This year, more than fifty thousand programmers answered the Stack Overflow 2016 Developer Survey, in the largest survey of professional developers in history.
Last week Stack Overflow released the full (anonymized) results of the survey at stackoverflow.com/research.
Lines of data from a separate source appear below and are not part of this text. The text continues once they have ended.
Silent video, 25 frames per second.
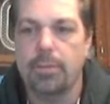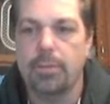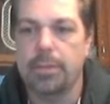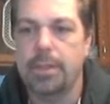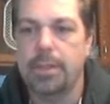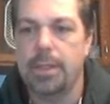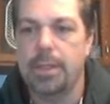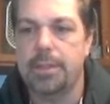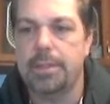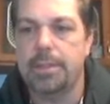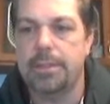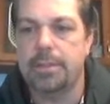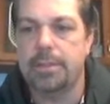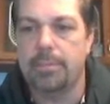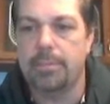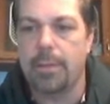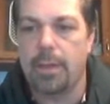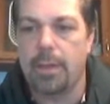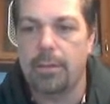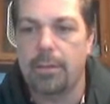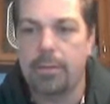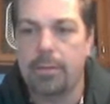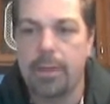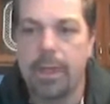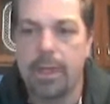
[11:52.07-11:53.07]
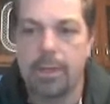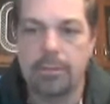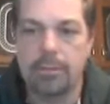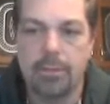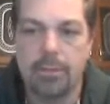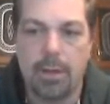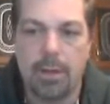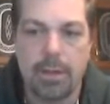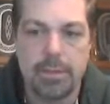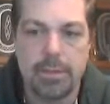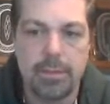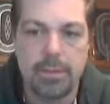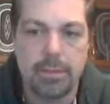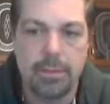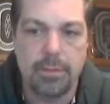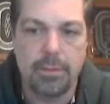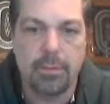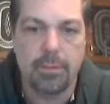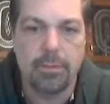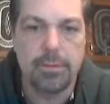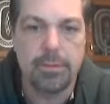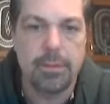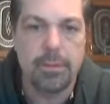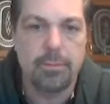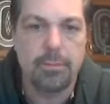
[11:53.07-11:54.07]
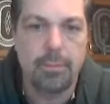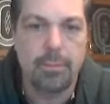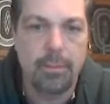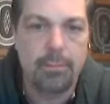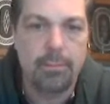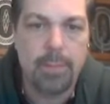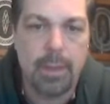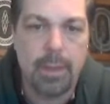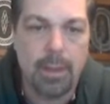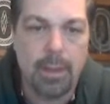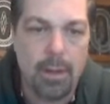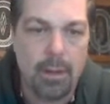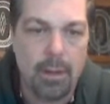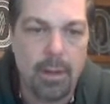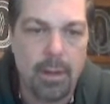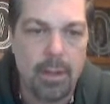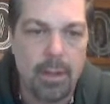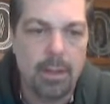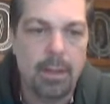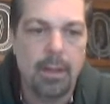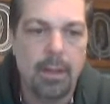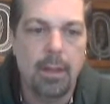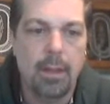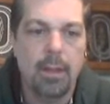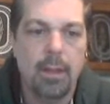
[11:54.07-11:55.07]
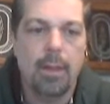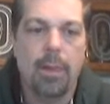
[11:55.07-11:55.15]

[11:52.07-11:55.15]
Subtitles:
We'll teach you some other neat tricks and tools that we've been learning.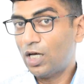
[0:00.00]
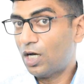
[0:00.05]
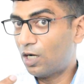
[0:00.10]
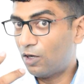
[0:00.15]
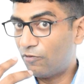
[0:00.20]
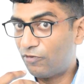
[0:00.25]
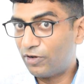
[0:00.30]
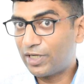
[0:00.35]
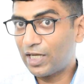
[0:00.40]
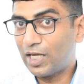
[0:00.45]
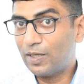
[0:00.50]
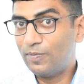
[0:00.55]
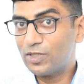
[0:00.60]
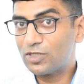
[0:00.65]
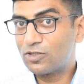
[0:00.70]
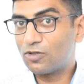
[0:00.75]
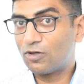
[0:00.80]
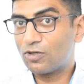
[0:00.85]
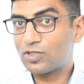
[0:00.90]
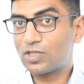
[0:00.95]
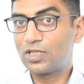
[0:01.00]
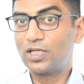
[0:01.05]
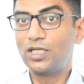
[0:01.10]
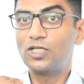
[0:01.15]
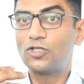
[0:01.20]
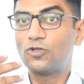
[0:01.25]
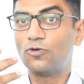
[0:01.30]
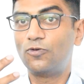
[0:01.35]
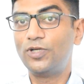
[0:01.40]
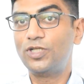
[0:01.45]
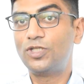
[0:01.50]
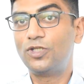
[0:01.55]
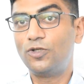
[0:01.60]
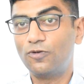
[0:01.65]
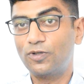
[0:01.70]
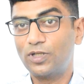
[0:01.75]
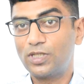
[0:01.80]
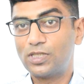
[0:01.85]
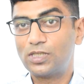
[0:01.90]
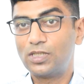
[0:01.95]
Our time is costly, so is
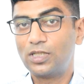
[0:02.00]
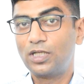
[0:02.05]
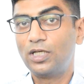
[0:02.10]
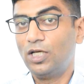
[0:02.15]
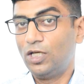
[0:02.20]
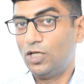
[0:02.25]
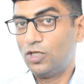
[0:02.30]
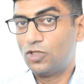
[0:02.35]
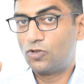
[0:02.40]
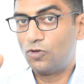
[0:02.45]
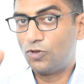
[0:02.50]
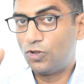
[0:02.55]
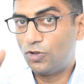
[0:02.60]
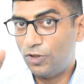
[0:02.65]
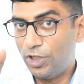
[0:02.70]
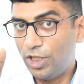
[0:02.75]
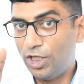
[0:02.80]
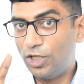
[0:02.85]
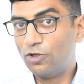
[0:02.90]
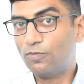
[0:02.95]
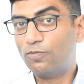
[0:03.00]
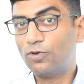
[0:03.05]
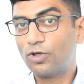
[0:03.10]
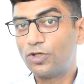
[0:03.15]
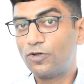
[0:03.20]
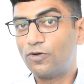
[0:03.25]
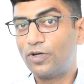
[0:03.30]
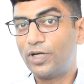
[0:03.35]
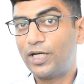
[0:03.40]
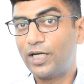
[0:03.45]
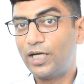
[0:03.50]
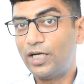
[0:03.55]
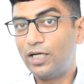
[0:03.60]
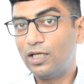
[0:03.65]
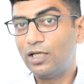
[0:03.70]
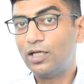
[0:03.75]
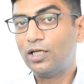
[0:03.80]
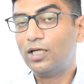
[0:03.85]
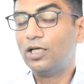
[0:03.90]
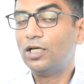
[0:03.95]
yours. So you need to book your date
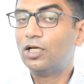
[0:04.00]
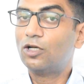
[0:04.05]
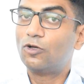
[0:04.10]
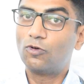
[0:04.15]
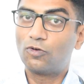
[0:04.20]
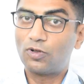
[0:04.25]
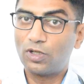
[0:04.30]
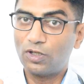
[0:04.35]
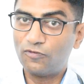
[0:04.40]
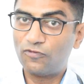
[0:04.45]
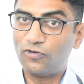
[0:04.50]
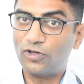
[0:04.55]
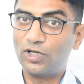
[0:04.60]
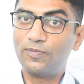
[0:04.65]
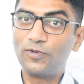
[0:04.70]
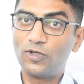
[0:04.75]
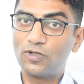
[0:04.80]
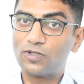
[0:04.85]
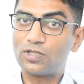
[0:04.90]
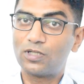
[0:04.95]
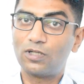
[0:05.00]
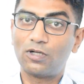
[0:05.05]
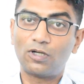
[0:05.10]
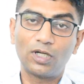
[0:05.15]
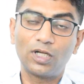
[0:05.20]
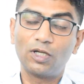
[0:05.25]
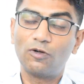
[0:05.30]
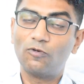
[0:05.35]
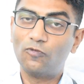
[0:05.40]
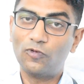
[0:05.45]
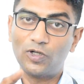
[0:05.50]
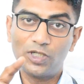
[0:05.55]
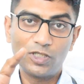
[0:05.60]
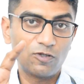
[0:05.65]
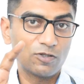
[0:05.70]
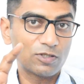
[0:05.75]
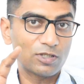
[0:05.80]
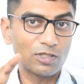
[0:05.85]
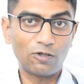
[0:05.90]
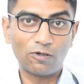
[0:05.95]
to confirm your slot. Once
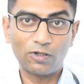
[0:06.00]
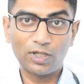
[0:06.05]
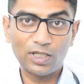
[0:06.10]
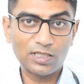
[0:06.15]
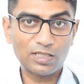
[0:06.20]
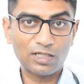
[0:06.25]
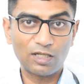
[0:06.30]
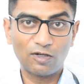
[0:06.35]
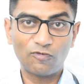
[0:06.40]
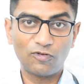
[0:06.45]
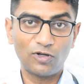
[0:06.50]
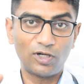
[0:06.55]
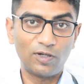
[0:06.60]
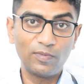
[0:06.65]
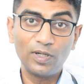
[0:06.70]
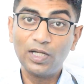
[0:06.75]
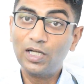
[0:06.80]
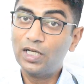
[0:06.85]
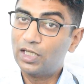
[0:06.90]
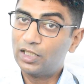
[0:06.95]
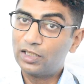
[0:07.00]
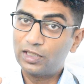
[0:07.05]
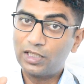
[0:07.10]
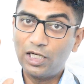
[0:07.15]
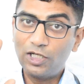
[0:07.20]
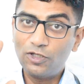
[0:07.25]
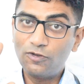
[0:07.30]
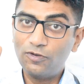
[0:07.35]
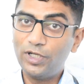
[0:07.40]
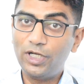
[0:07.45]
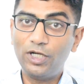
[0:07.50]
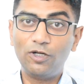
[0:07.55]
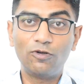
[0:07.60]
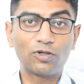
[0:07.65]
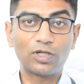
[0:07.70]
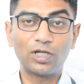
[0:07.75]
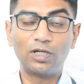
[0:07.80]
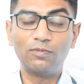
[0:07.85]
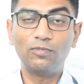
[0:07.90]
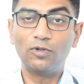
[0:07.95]
your slot is confirmed, then you need to
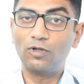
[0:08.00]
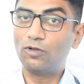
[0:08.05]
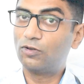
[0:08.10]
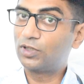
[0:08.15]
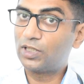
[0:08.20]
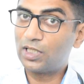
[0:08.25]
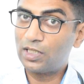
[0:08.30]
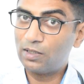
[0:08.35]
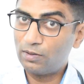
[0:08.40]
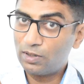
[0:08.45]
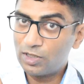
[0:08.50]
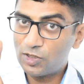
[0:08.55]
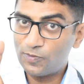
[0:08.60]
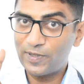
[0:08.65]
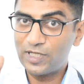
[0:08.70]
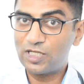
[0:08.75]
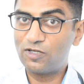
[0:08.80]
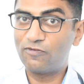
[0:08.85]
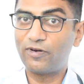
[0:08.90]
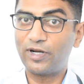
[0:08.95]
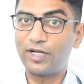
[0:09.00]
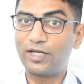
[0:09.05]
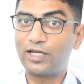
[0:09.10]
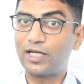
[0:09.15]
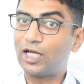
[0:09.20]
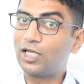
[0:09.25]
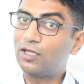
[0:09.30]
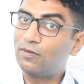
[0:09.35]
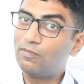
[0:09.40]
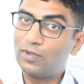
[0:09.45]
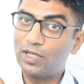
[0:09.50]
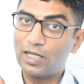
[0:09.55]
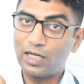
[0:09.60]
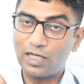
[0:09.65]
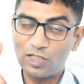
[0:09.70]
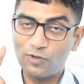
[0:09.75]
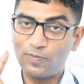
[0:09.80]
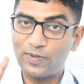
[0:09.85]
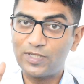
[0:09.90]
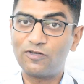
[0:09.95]
come on the specified time
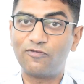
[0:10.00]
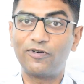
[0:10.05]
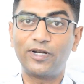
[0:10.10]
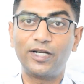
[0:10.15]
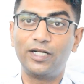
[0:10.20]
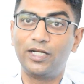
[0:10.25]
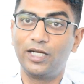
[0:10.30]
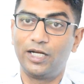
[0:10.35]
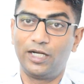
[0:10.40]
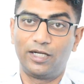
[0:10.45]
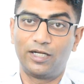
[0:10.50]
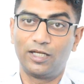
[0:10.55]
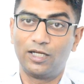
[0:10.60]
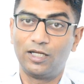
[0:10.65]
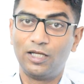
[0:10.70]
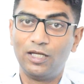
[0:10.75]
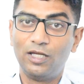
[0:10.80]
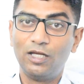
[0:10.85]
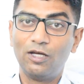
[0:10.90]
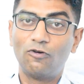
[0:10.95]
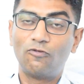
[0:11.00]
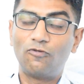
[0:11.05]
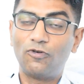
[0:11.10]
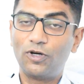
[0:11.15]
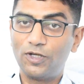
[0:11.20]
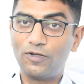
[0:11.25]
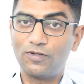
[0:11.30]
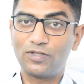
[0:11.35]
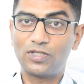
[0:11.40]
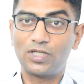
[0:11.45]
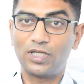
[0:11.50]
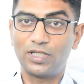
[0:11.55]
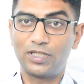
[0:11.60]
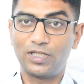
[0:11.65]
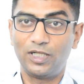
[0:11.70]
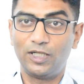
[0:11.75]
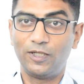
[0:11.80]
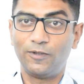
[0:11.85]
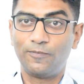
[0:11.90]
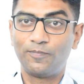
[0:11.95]
and specified date for your surgery.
To make analysis in R even easier, today I’m also releasing the stacksurveyr package, which contains:
- The full survey results as a processed data frame (
stack_survey
) - A data frame with the survey’s schema, including the original text of each question (
stack_schema
) - A function that works easily with multiple-response questions (
stack_multi
)
This makes it easier than ever to explore this rich dataset and answer questions about the world’s developers.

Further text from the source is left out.